食事はみな簡単なものはチケット1枚と決まっていたが、他の出店はそうでもなく、チケット1枚で買えるもの、2枚で買えるもの、そしてそれ以外のものになっていた。かといって、わざわざチケットを消費するのに、欲しくもない1枚のもの、2枚のものを購入する気はない。

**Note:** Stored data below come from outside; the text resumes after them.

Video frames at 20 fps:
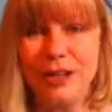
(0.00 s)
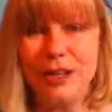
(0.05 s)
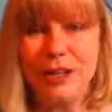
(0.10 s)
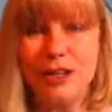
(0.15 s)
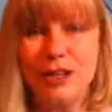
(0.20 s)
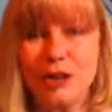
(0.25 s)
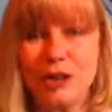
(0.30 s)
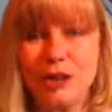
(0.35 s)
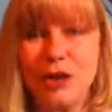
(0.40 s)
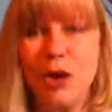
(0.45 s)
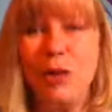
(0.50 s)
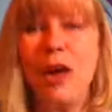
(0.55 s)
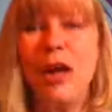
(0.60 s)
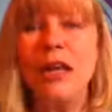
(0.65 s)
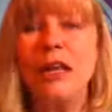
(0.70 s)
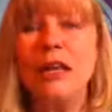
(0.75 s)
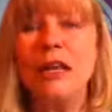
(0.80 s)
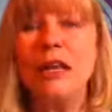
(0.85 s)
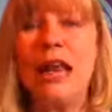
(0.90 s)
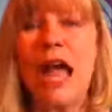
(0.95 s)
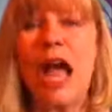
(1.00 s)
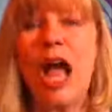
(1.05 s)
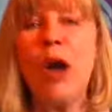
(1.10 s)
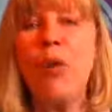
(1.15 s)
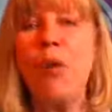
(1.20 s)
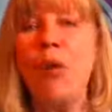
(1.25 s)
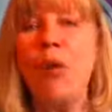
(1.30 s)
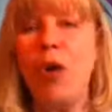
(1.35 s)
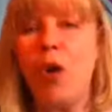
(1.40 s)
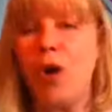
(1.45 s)
So
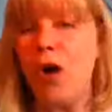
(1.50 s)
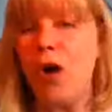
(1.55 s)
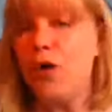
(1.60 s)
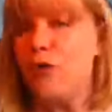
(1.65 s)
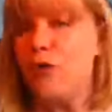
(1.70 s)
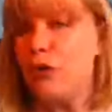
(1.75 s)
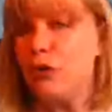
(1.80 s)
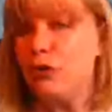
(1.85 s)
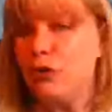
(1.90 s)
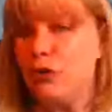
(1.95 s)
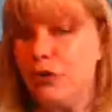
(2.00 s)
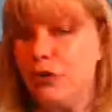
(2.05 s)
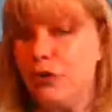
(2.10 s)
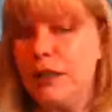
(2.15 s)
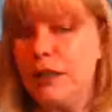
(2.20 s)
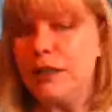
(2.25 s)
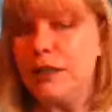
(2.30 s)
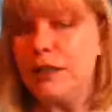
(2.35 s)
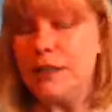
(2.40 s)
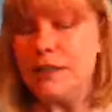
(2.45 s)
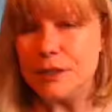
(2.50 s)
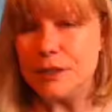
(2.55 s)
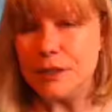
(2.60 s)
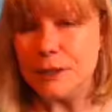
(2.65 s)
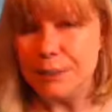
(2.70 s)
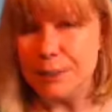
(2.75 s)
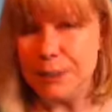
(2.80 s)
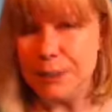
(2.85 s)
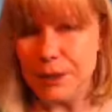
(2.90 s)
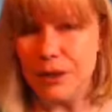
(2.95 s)
allow all of those feelings to
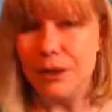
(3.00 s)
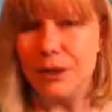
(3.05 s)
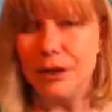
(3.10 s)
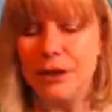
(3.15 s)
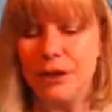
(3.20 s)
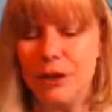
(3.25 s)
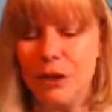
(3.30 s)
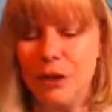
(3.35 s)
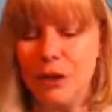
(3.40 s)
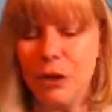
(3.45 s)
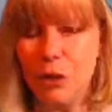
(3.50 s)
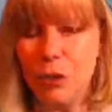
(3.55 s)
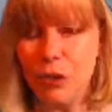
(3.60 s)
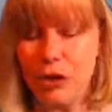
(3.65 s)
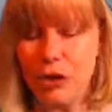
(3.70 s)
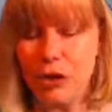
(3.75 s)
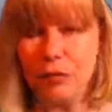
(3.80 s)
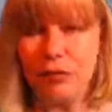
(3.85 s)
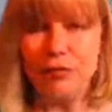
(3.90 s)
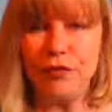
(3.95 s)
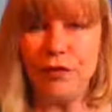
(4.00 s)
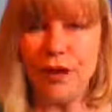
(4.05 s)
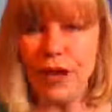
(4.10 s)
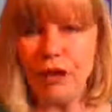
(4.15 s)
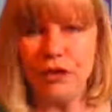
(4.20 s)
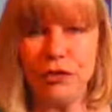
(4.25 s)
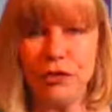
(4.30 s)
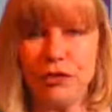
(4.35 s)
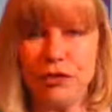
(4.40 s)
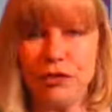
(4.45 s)
be when you
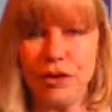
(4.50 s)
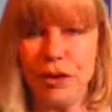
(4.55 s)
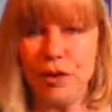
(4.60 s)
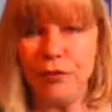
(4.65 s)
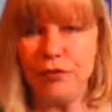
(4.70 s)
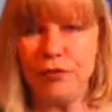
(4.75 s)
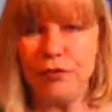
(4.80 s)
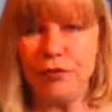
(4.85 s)
find yourself,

「まあ、何日かやっているし、余ったやつは最終日までに使えるかもしれん」
「そうですね」
そう言って笑うナターリエだったが、心の中はそうではなかった。つい先ほどまでは、綺麗さっぱり王城のことを忘れて、本当にルッカの町の祭りを堪能していた。ヒースに手を握られて、手を引っ張られて、2人で露店を見て回って。心から楽しく過ごしていたのだ。

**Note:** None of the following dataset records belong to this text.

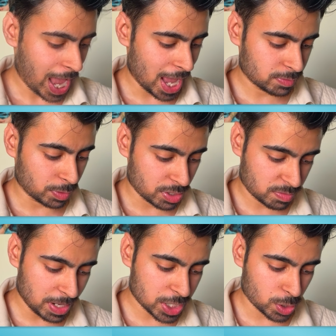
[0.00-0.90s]
As for the
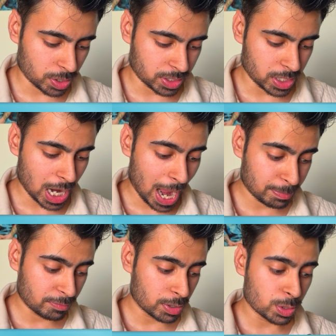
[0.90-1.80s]
speak shortcut, I
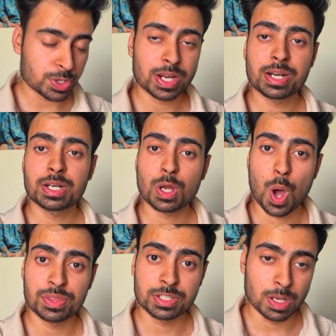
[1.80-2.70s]
prefer to trigger it
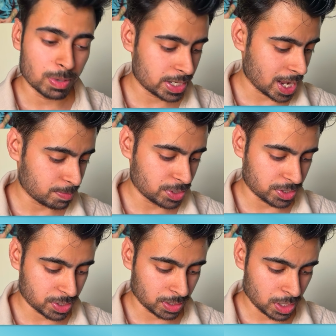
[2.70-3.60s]
on the double tap
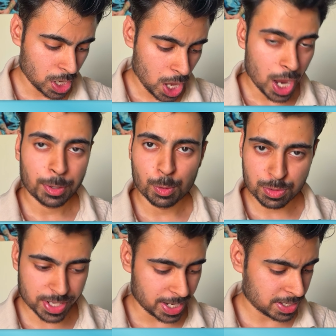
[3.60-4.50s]
gesture. Go to
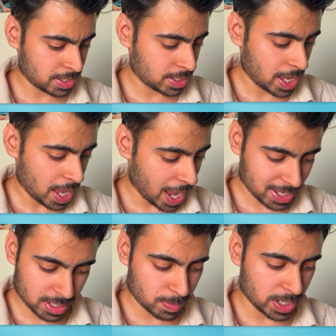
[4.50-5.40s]
settings,
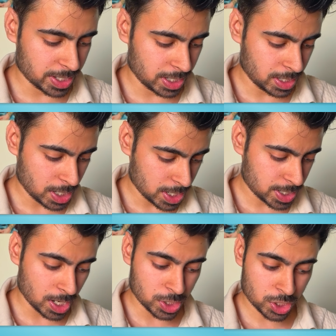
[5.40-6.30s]
accessibility,
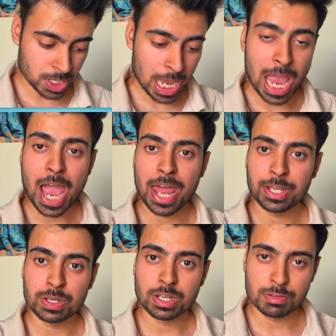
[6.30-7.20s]
touch, and you
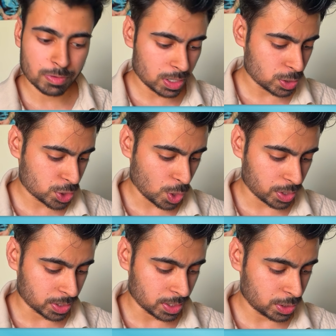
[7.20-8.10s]
can configure the
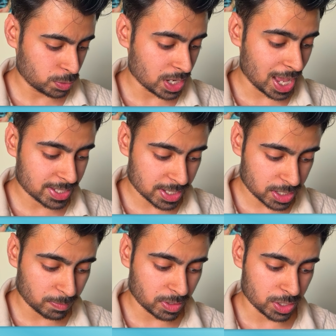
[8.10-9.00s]
shortcut to the
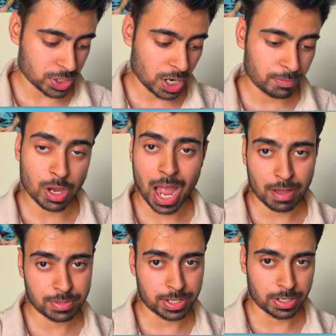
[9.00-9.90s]
assistive touch if you
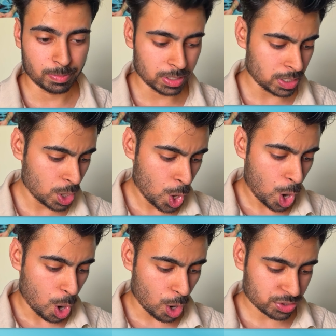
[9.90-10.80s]
have that enabled,
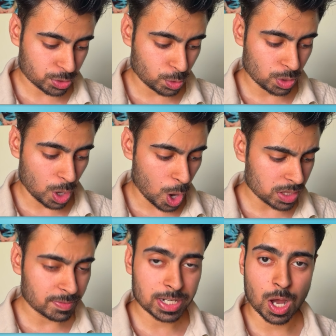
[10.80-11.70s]
or scroll all
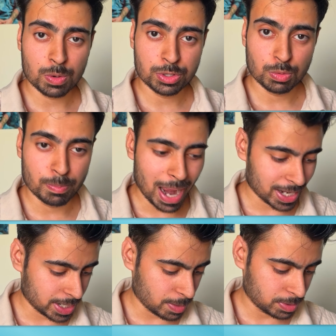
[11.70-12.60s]
the way down to
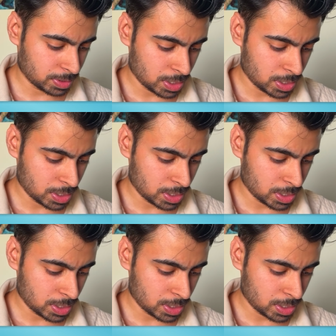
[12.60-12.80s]
back tap.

だが、未来の話をされれば、一瞬で気持ちがそちらへと動く。何日かやっているから、最終日に。大丈夫だろうか。その日まで、自分はリントナー領にいられるだろうか。得も言われぬ不安が心の中に広がってしまう。
ヒースに手を引かれたままで、ルッカの町を出る。馬の預け場は木々が多く茂る森の中だ。木陰で風が吹けば、木々が揺れる。ああ、自分の体温は何故か高くなっているから、気持ちがいいと思う。

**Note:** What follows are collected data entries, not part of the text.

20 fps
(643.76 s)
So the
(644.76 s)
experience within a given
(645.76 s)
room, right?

気付けば、ヒースの手の中で自分の手は汗をかいていた。それが突然恥ずかしくなって、そっと彼の手から自分の手を離そうとした。だが、それがうまく出来ない。
「ヒース様……?」
「ずるいことは、わかっている。馬のところに行くまで、許してくれ」
そう言って、ナターリエの手を握る指に力が軽く入る。
「ずるく、ないです……」
「本当に?」
「はい……」
ナターリエも、軽く彼の手を握り返した。ヒースは驚いた表情でナターリエを見る。
「ナターリエ嬢」
「……」
「好きだ」
「……わっ……わたし……」
わたしも。
そう言おうとしたが、ナターリエの喉の奥にそれはつかえて、言葉が出ない。ヒースは、ぐいとナターリエの腕を引いて、彼女の体を抱きしめた。
「好きだ」
「……はい……」
「あなたが、好きだ」
彼の胸の中にすっぽりと収まり、ナターリエの両眼に涙が溢れてくる。言葉に出来ればいいのに。自分も彼が好きだと言えればいいのに。だが、それが出来ない。もどかしさで頭がおかしくなりそうだ、と思う。
ヒースは彼女を抱きしめたまま言葉を続ける。
「明日、一緒に王城に行こう。あなたが俺からのプロポーズを受けいれてくれなくとも、同行することを許してもらえないだろうか」
「は、はい……リューカーンのことをご報告しなければいけませんもの……」
「そうではなくて」
そう言って、ヒースは更に力を入れてナターリエを抱く。ナターリエは「はい」とだけ呟いて、彼の体に腕を絡めた。彼らの間に、それ以上言葉はない。
本当は、ヒースはナターリエからの言葉を欲していた。だが、それを安易に口にしない、彼女がそういう人物であることも彼はわかっている。そして、彼がそれを「わかってくれている」とナターリエは信じていた。
どうしようもなかったのだ。ヒースにプロポーズの返事は出来なかったし、それを「出来ない」とすら言葉にすることが難しい。待っていて欲しいとも言えない。そのどれもが根拠のない、ただの感情的な言葉だ。彼女は、それがわかるぐらいには実は理知的で、そして、正しく貴族令嬢なのだ。
ヒースも、それを急かさなかった。だからこそ、彼の腕の力は入り、彼女を離さない。そして、ナターリエも、また。彼らは、しばらく木々に囲まれた森の中で、何も言わずに抱き合っていた。